» Task requirements
Give again, word for word, the lines below that run from the line with "[00:00:00.95]" through the line with "Lip reading: out, it's". Drop the pictures.

[Saved data entries]
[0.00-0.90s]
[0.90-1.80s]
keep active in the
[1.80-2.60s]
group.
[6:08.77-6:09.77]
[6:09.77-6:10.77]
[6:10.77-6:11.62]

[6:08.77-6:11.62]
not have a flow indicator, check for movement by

...

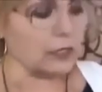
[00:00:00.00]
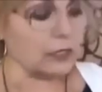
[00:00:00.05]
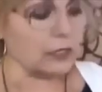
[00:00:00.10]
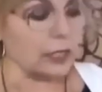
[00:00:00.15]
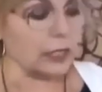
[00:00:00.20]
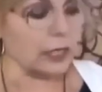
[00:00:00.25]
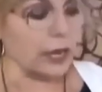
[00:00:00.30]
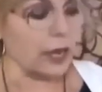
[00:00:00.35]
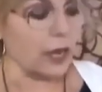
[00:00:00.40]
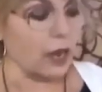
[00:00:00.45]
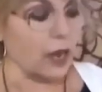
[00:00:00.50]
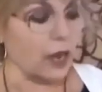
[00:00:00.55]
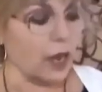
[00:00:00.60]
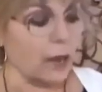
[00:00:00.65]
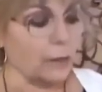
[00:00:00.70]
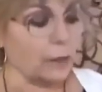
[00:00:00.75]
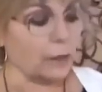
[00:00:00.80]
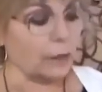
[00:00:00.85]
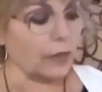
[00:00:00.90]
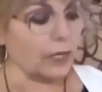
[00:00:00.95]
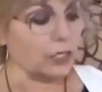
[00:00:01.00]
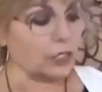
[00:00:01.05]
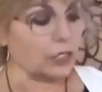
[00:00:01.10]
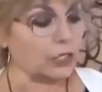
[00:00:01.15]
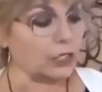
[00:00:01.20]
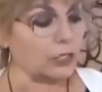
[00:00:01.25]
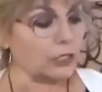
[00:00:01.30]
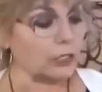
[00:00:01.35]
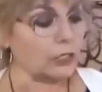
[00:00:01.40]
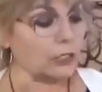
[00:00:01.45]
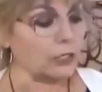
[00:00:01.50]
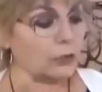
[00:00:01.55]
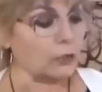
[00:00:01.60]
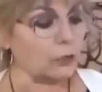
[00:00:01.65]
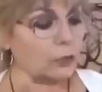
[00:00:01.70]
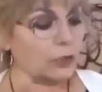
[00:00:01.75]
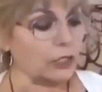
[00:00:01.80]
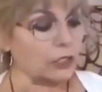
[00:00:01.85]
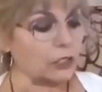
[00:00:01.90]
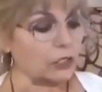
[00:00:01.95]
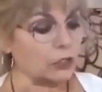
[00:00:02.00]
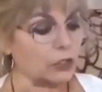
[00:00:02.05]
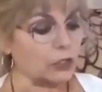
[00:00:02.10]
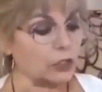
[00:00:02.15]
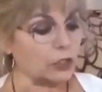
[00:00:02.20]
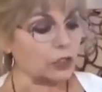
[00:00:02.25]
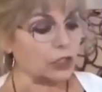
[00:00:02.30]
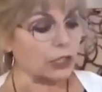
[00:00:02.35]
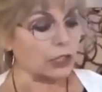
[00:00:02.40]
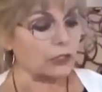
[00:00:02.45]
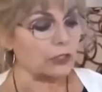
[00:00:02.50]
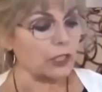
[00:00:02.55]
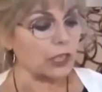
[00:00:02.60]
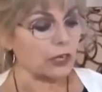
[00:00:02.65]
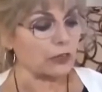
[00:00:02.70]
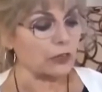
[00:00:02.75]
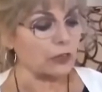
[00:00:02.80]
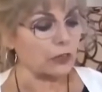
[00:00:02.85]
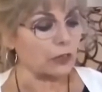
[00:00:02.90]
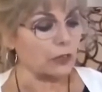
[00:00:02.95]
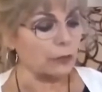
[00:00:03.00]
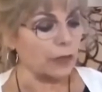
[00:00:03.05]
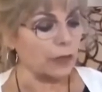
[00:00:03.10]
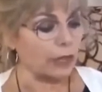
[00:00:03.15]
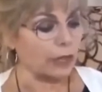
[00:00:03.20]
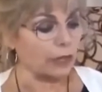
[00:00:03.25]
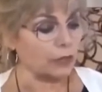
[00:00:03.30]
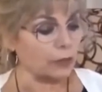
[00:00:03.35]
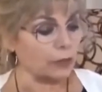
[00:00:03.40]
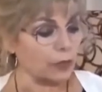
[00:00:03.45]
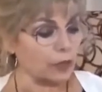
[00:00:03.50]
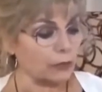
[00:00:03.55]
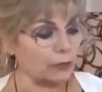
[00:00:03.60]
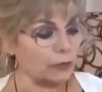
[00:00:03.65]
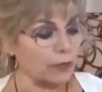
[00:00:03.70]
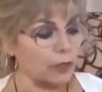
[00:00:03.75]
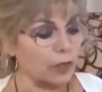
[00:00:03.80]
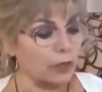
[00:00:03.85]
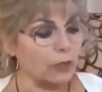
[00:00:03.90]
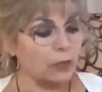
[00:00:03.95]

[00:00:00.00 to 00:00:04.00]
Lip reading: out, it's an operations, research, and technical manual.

» Answer to this task
[00:00:00.95]
[00:00:01.00]
[00:00:01.05]
[00:00:01.10]
[00:00:01.15]
[00:00:01.20]
[00:00:01.25]
[00:00:01.30]
[00:00:01.35]
[00:00:01.40]
[00:00:01.45]
[00:00:01.50]
[00:00:01.55]
[00:00:01.60]
[00:00:01.65]
[00:00:01.70]
[00:00:01.75]
[00:00:01.80]
[00:00:01.85]
[00:00:01.90]
[00:00:01.95]
[00:00:02.00]
[00:00:02.05]
[00:00:02.10]
[00:00:02.15]
[00:00:02.20]
[00:00:02.25]
[00:00:02.30]
[00:00:02.35]
[00:00:02.40]
[00:00:02.45]
[00:00:02.50]
[00:00:02.55]
[00:00:02.60]
[00:00:02.65]
[00:00:02.70]
[00:00:02.75]
[00:00:02.80]
[00:00:02.85]
[00:00:02.90]
[00:00:02.95]
[00:00:03.00]
[00:00:03.05]
[00:00:03.10]
[00:00:03.15]
[00:00:03.20]
[00:00:03.25]
[00:00:03.30]
[00:00:03.35]
[00:00:03.40]
[00:00:03.45]
[00:00:03.50]
[00:00:03.55]
[00:00:03.60]
[00:00:03.65]
[00:00:03.70]
[00:00:03.75]
[00:00:03.80]
[00:00:03.85]
[00:00:03.90]
[00:00:03.95]

[00:00:00.00 to 00:00:04.00]
Lip reading: out, it's an operations, research, and technical manual.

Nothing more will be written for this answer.